Capillipedium spicigerum, commonly known as scented-top grass, is a species of perennial grass in the family Poaceae that is native to Australia.

==Description==
Capillipedium spicigerum is a tufted perennial bunchgrass, without stolons or rhizomes. The culms, or stems of the grass grow to 1.5 m in height and have hairy nodes.

The lower leaf sheaths of the plant are silky hairy. The leaf blades are 30-40 cm long and 5-8 mm wide at the base.

The inflorescence of the plant, or the collections of flowers, are a purplish open panicle, 10-20 cm long with short racemes on slender branches. The flowers emit a scent when crushed. The racemes have 3 to 8 pairs of spikelets, one stalked the other unstalked. Flowering is late spring to autumn.

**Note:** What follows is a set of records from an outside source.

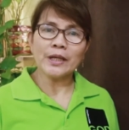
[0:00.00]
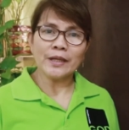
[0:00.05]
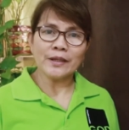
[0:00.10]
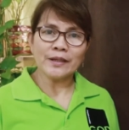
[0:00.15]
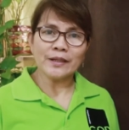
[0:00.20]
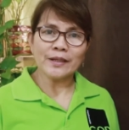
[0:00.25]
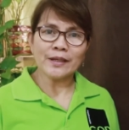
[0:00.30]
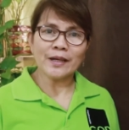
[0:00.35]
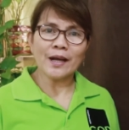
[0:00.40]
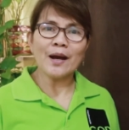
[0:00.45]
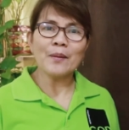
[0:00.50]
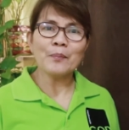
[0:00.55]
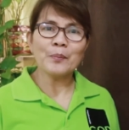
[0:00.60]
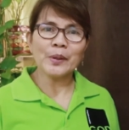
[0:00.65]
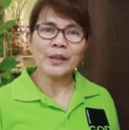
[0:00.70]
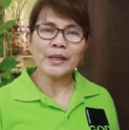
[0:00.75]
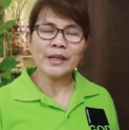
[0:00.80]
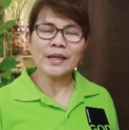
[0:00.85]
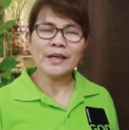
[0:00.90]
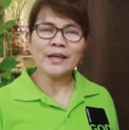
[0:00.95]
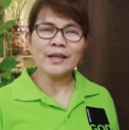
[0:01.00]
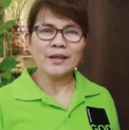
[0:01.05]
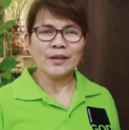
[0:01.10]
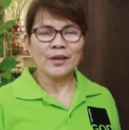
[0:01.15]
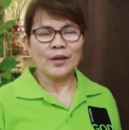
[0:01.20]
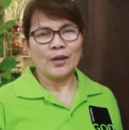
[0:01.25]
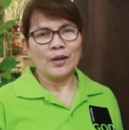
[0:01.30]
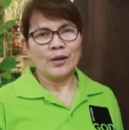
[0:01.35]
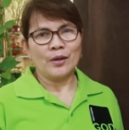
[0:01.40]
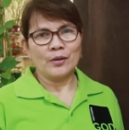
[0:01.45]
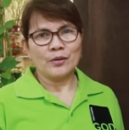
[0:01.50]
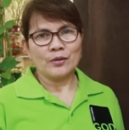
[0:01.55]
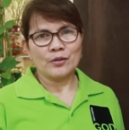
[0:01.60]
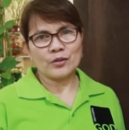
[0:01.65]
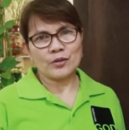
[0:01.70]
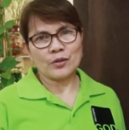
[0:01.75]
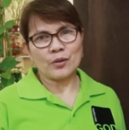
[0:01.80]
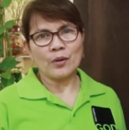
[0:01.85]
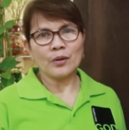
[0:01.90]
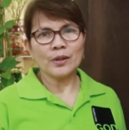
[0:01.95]
in their company,
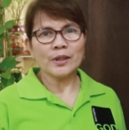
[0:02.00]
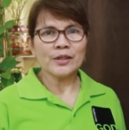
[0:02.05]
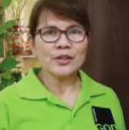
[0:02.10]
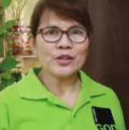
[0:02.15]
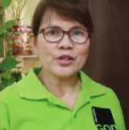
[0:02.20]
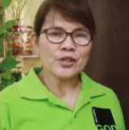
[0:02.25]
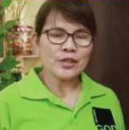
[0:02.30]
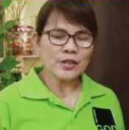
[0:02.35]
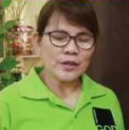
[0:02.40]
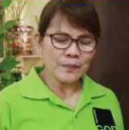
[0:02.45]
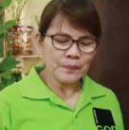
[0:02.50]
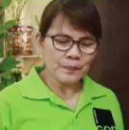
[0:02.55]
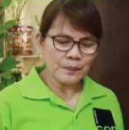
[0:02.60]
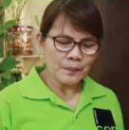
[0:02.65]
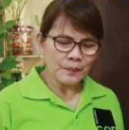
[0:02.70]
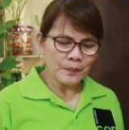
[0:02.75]
scholarship,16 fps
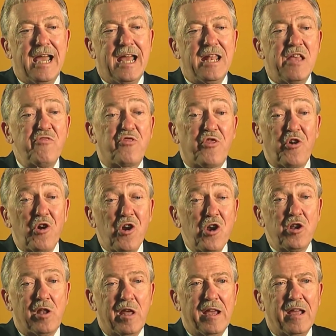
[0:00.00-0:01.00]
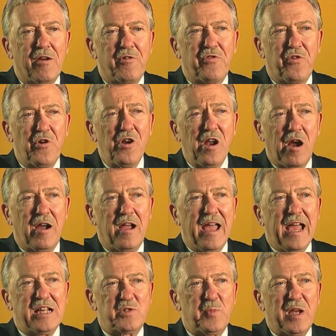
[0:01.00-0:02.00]
And then, thirdly, our third
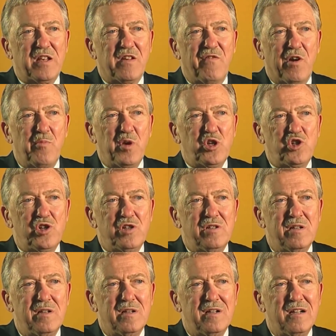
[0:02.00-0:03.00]
aspect of our mission,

A close relative to Capillipedium spicigerum seems to be C. mistryi A. P. Tiwari & Landge from India. For more details refer to

==Taxonomy==
Capillipedium spicigerum was described by S.T. Blake in 1944.

==Habitat and ecology==

Capillipedium spicigerum is found on lower fertility soils of roadsides, native pastures and woodlands of Queensland, New South Wales, and the Northern Territory. C. spicigerum is very drought tolerant and readily grazed.